Text Encoding Initiative
Tenth Anniversary User Conference


TEI and the Encoding of the Physical Structure of Books

Syd Bauman
Women Writers Project
Brown University
syd_bauman@brown.edu

Terry Catapano
Library Studies
Rutgers University
thc@eden.rutgers.edu

The Text Encoding Initiative Guidelines "do not address the encoding of physical description of textual witnesses: the materials of the carrier, the medium of the inscribing implement,. . . the organisation of the carrier materials themselves (as quiring, collation, etc.), authorial instructions or scribal markup, etc." P3 section 18.4 It might therefore be assumed that one cannot use TEI P3 for such purposes. It is not, however, that such features cannot be encoded using TEI, just that specific guidelines are currently unavailable. We discuss why one might wish to encode this information, demonstrate two TEI-conformant methods for the encoding of the physical structure of a codex, and discuss possible advantages and disadvantages of each.

The arrangement of the text by bound page sequence allows a user to effectively reconstruct the experience of reading the text as it appears in a particular document. However, if one is interested in reconstructing the process by which the book was printed, the page order encoding offers little help. The re-arrangement of the pages of text as imposed for printing may make apparent places where the text was affected by typographical exigencies. It is also useful in electronic bibliographic analysis

The relationships between and among gatherings, sheets, formes, leaves, and pages can be somewhat confusing if not considered carefully, as each page has a number of relationships to encode. In a folio in fours, the book is made up of sheets folded once, then sewn into two-sheet gatherings. Each sheet has two adjacent pages of printed text on each side. See figures 1 and 2.
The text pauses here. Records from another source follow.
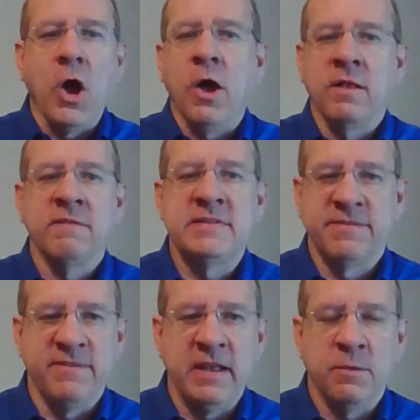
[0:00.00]
All of it's
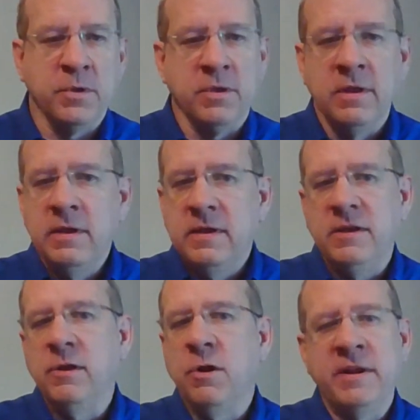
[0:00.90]
available
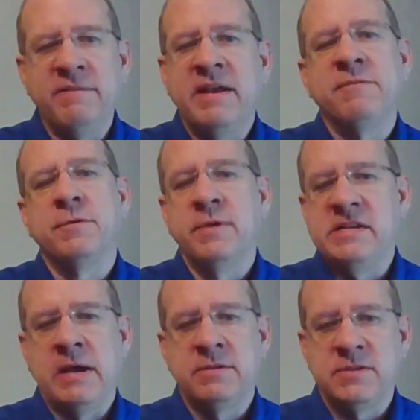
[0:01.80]
you don't even have to
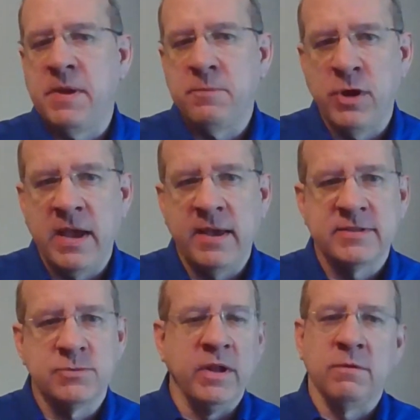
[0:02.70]
reach out to
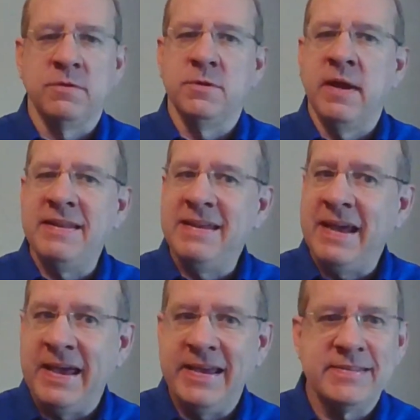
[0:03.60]
MemryX. We don't do
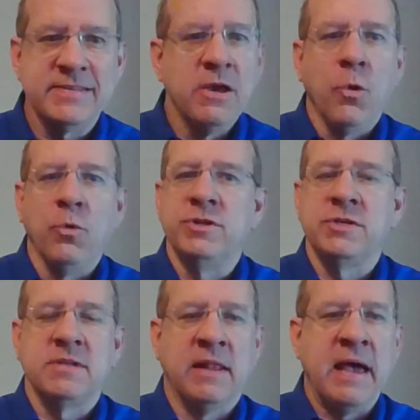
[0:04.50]
NDAs. We're
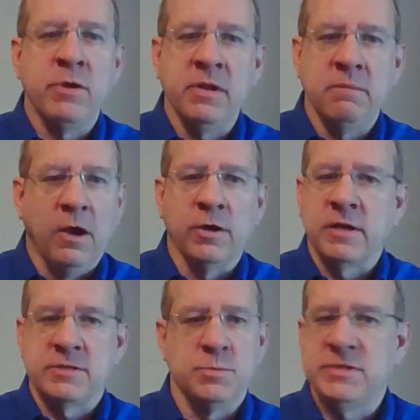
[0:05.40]
just allowing our
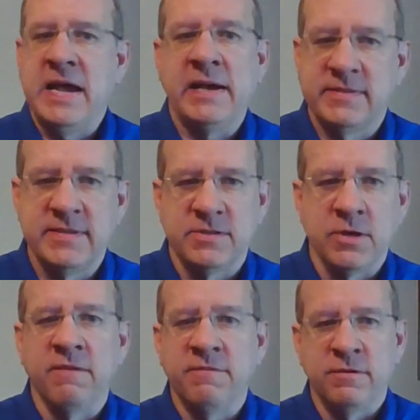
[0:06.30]
customers to access
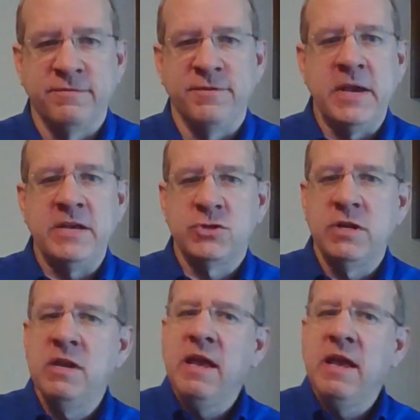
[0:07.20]
all of our information.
First Gathering of a Folio-in-Fours, Top View, and Figure 2: Page Arrangement on the First Sheet of a Folio-in-Fours

A gathering of a folio in fours has the following order and relationships:

	GATHERING A
	  LEAF A1       [on sheet A1, conjugate to LEAF A4]
	    PAGE A1r    [adjacent to PAGE A4v on outer forme of sheet A1]
	    PAGE A1v    [adjacent to PAGE A4r on inner forme of sheet A1]
	  LEAF A2       [on sheet A2, conjugate to LEAF A3]
	    PAGE A2r    [adjacent to PAGE A3v on outer forme of sheet A2]
	    PAGE A2v    [adjacent to PAGE A3r on inner forme of sheet A2]
	  LEAF A3       [on sheet A2, conjugate to LEAF A2]
	    PAGE A3r    [adjacent to PAGE A2v on inner forme of sheet A2]
	    PAGE A3v    [adjacent to PAGE A2r on outer forme of sheet A2]
	  LEAF A4       [on sheet A1, conjugate to LEAF A1]
	    PAGE A4r    [adjacent to PAGE A1v on inner forme of sheet A1]
	    PAGE A4v    [adjacent to PAGE A1r on outer forme of sheet A1]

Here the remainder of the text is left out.